The task
All entries are to be transcribed verbatim, but images are not carried over.

[Dataset entries]
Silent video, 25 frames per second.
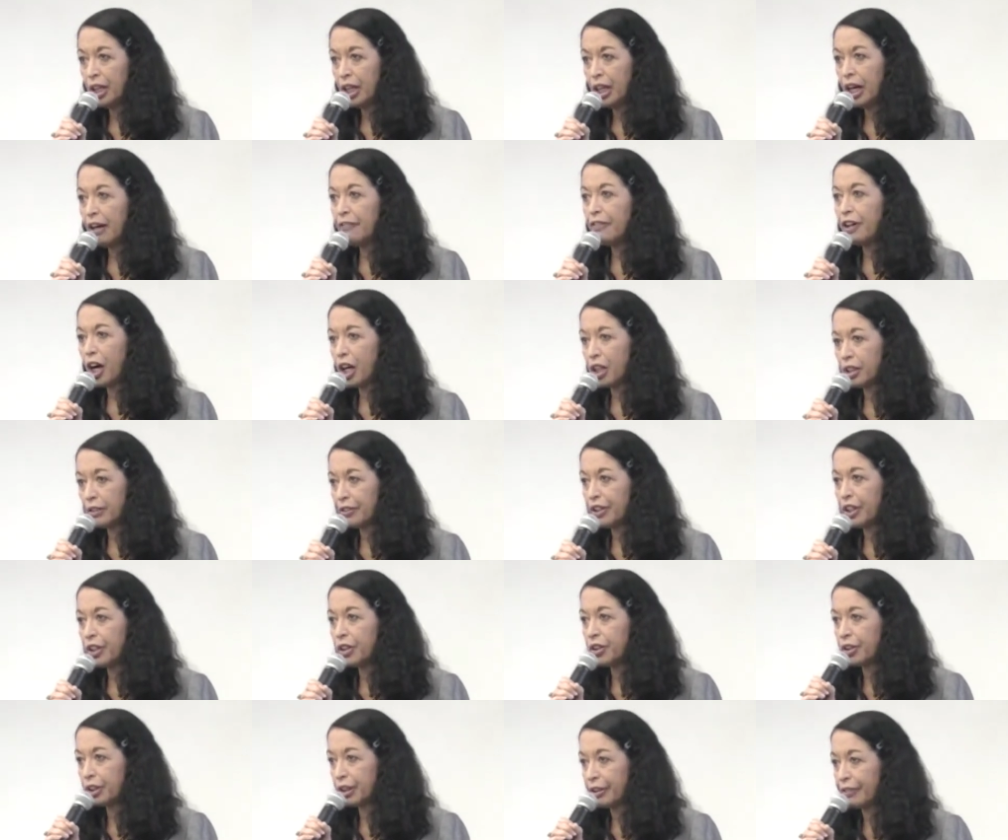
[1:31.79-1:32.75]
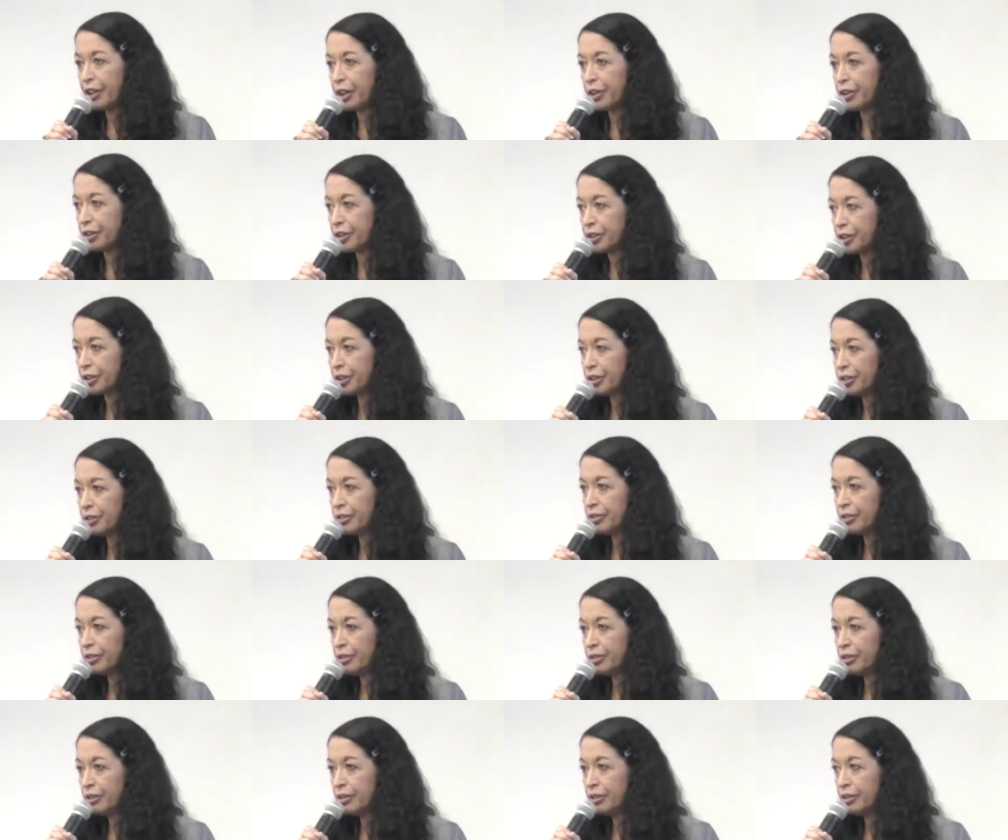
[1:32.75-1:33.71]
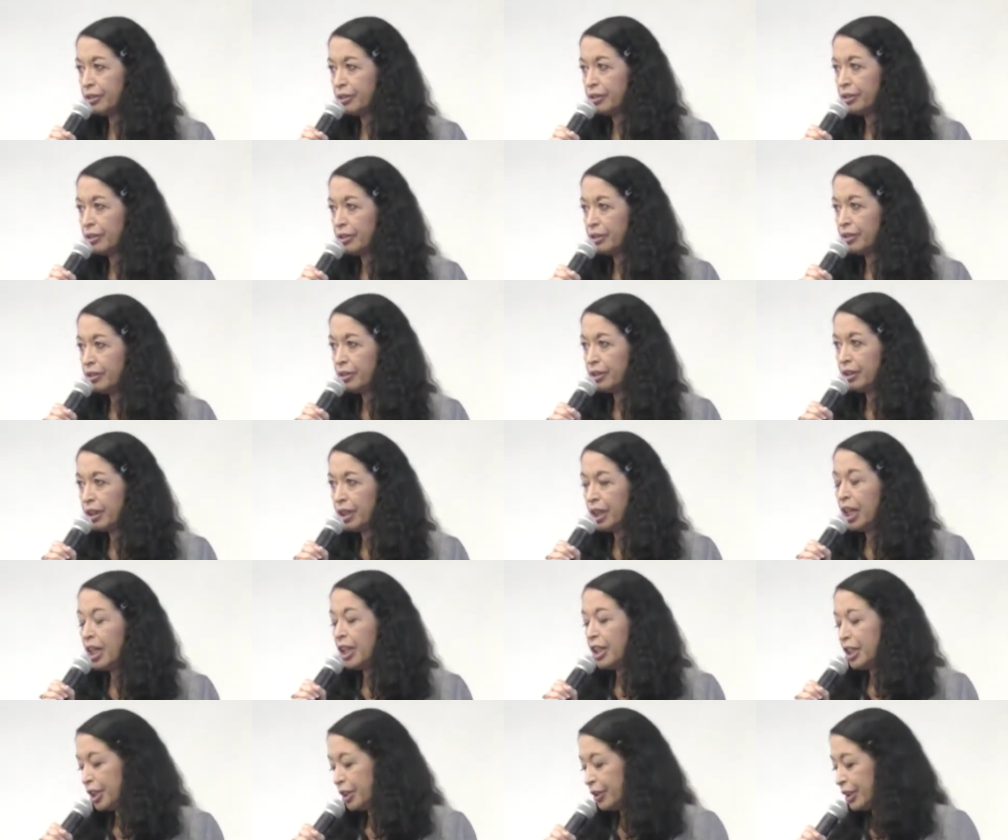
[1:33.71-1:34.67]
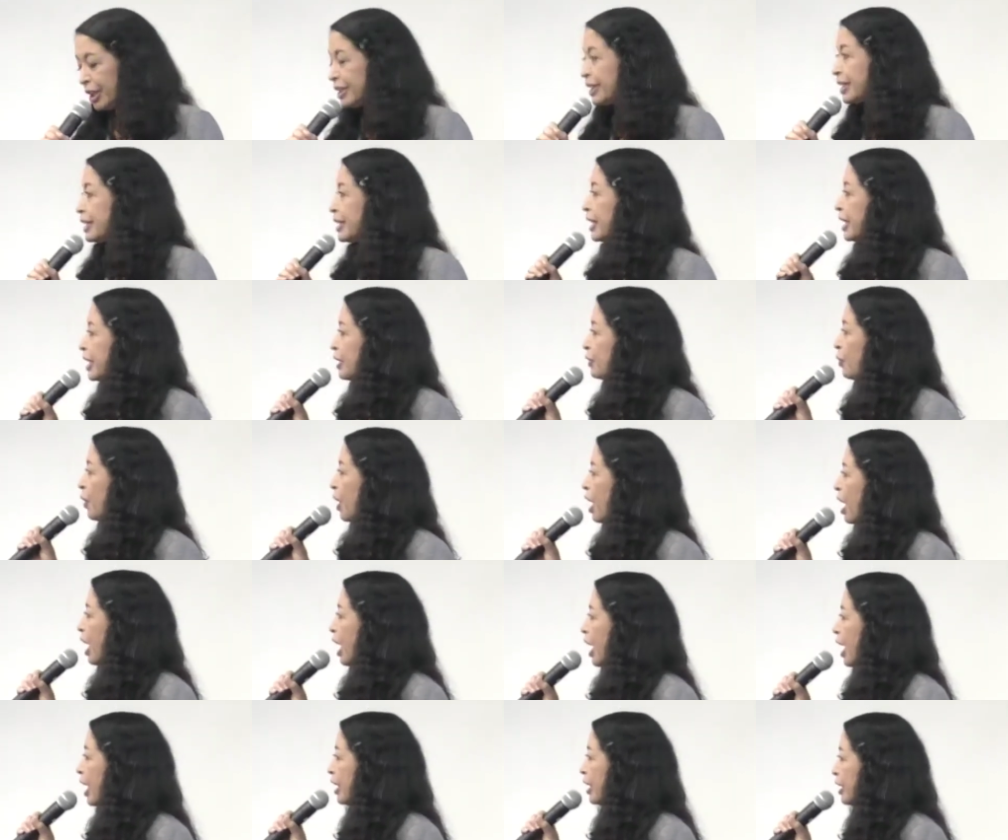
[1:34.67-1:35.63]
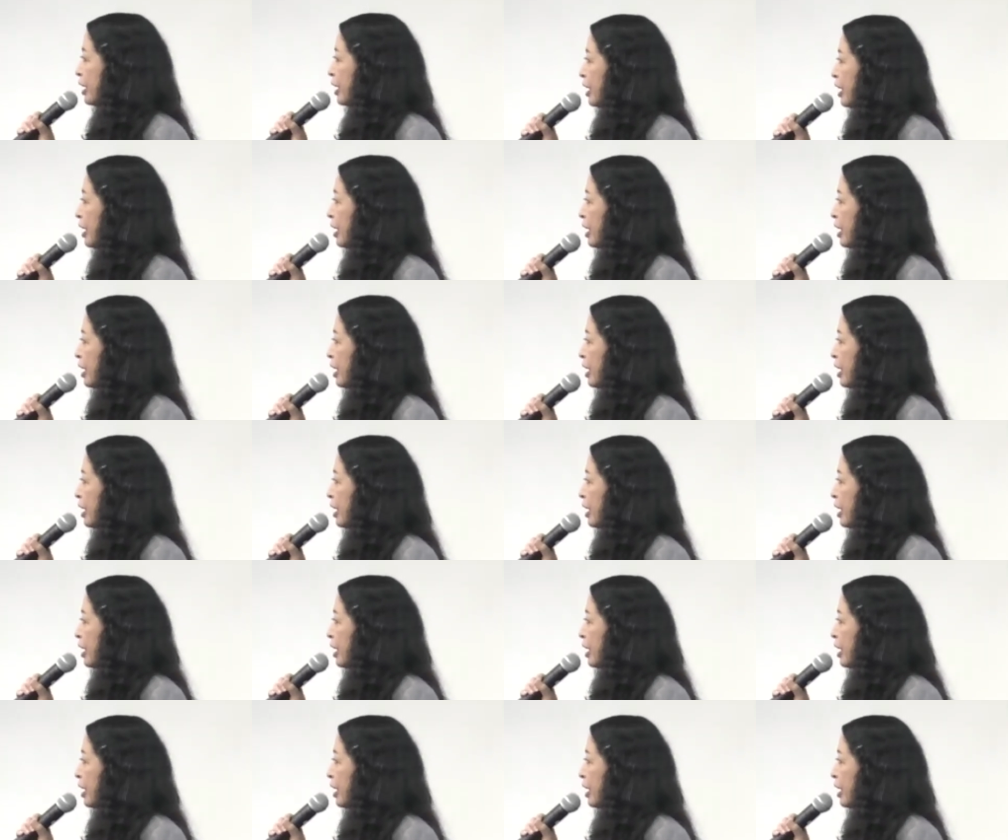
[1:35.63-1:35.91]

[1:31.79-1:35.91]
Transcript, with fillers: of all of the early voters. You can see why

Solution below
Silent video, 25 frames per second.
[1:31.79-1:32.75]
[1:32.75-1:33.71]
[1:33.71-1:34.67]
[1:34.67-1:35.63]
[1:35.63-1:35.91]

[1:31.79-1:35.91]
Transcript, with fillers: of all of the early voters. You can see why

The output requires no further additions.